Ben Holmstrom, a minor league professional hockey player with New York’s Rochester Americans team, has received an eight-game suspension from the American Hockey League (AHL) for using homophobic language. Some online commenters have said the punishment isn’t enough.
The 34-year-old player was heard using anti-gay language against Comets forward Chase De Leo at the end of the first period in their March 30 game. The exact language Holmstrom used is unclear, but his team’s general manager, Jason Karmonos, acknowledged the incident in a statement.
“We were made aware of an inappropriate comment made by one of our players in a recent game. Once aware, we took immediate action through numerous conversations with the player, team, and league,” Karmonos wrote. “To be clear, we have no tolerance for any form of hate and regret any harm his comment inflicted. We strive to maintain an inclusive environment in which our differences are celebrated. We have sought counseling and awareness resources for the player.”
The “awareness resources” will include “diversity and inclusion education” for Holmstrom, the AHL wrote in a statement.
While some web commenters expressed appreciation for the AHL’s swift action, others noted that San Jose Barracuda forward Krystof Hrabik received a 30-game suspension for allegedly directing racism towards Tuscon Roadrunners forward Boko Imama. Imama is Black.
“Hrabik got 30 games for a racist gesture. Holmstrom gets eight games for a homophobic slur,” wrote Twitter user @SeanOBrien81. “Not exactly holding everyone to the same standard, are we? To be clear, Holmstrom should not be getting a significantly lighter suspension here.”

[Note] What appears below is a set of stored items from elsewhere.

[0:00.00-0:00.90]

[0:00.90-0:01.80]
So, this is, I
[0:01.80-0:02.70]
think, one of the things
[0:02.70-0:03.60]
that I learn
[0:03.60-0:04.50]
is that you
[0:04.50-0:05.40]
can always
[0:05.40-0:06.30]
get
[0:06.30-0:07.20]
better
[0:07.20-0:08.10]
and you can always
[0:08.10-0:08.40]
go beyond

Holmstrom has already sat out from five games, according to the Los Angeles Blade. He will remain suspended from the ice until April 19, when the Americans face the Springfield Thunderbirds.
A 2021 study of LGBTQ athletes found that 70 percent of 820 out queer student-athletes had heard anti-LGBTQ language from teammates before coming out. However, the same study found that 82 percent reported positive experiences after coming out, including acceptance and support from their teammates.

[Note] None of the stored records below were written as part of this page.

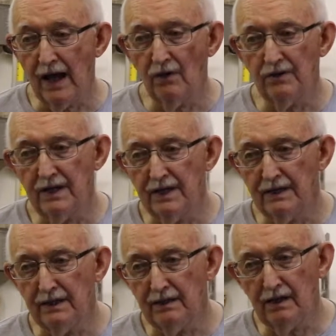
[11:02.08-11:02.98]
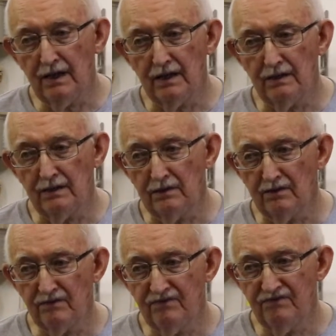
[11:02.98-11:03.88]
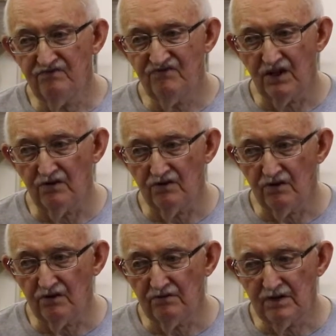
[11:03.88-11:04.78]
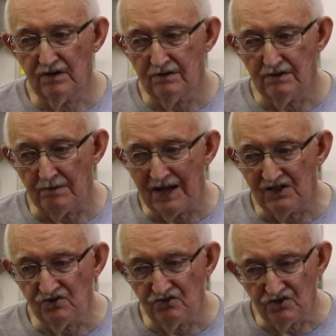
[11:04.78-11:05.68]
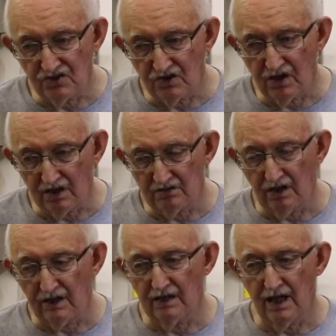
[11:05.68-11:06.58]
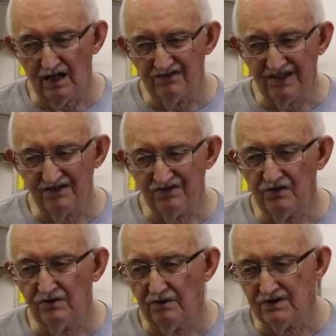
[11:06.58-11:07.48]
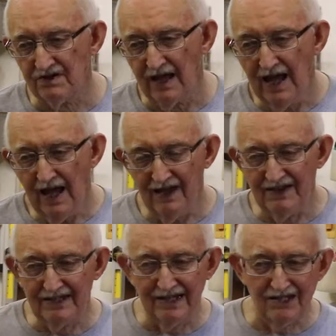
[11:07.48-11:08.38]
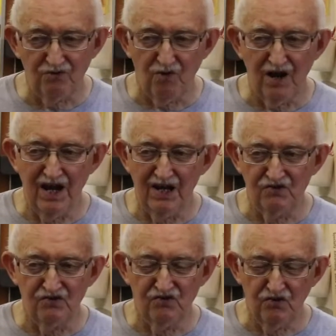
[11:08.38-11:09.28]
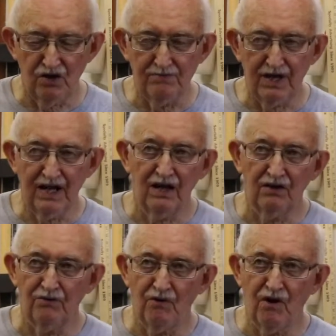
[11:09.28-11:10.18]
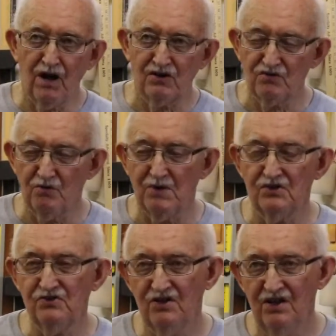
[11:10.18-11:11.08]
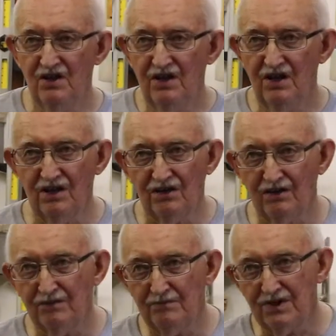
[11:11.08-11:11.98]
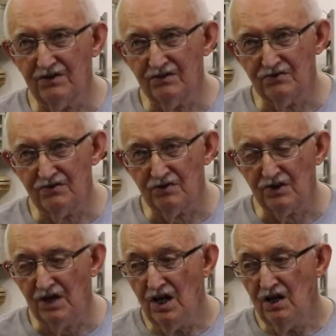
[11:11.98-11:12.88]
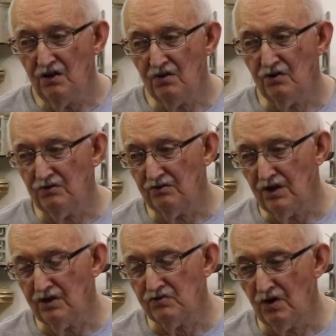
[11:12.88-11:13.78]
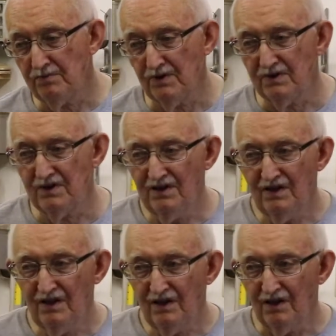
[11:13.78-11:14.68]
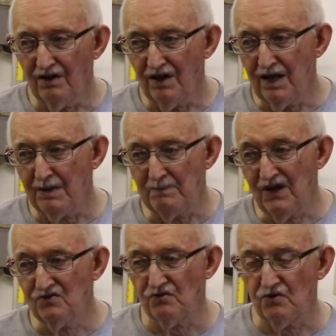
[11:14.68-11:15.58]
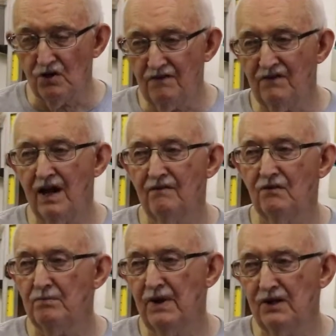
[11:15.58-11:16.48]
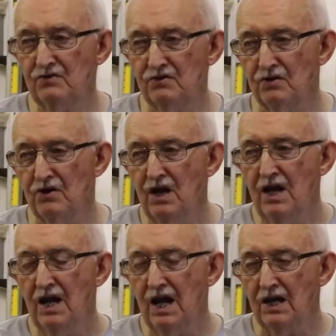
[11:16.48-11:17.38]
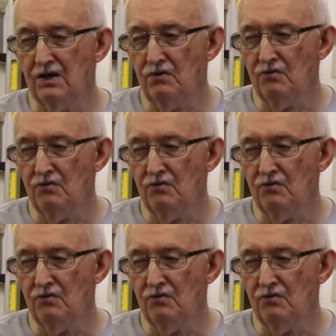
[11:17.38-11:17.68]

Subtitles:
out and figure the dimensions and things like that. It's interesting. I think that's why I enjoyed mechanical drawing so much, because you can interpret a picture. You even have a picture, and you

As such, the study suggests that sports teams may actually be accepting of LGBTQ players, even if their teammates have used anti-queer language.
In July 2021, the Nashville Predators defenseman Luke Prokop made history by becoming the first active National Hockey League (NHL) player to come out as gay. While that’s a big deal for a major league, he’s definitely in the minority.
Until the AHL and NHL do more to embrace such players, sports fans won’t likely see many queer athletes on the ice.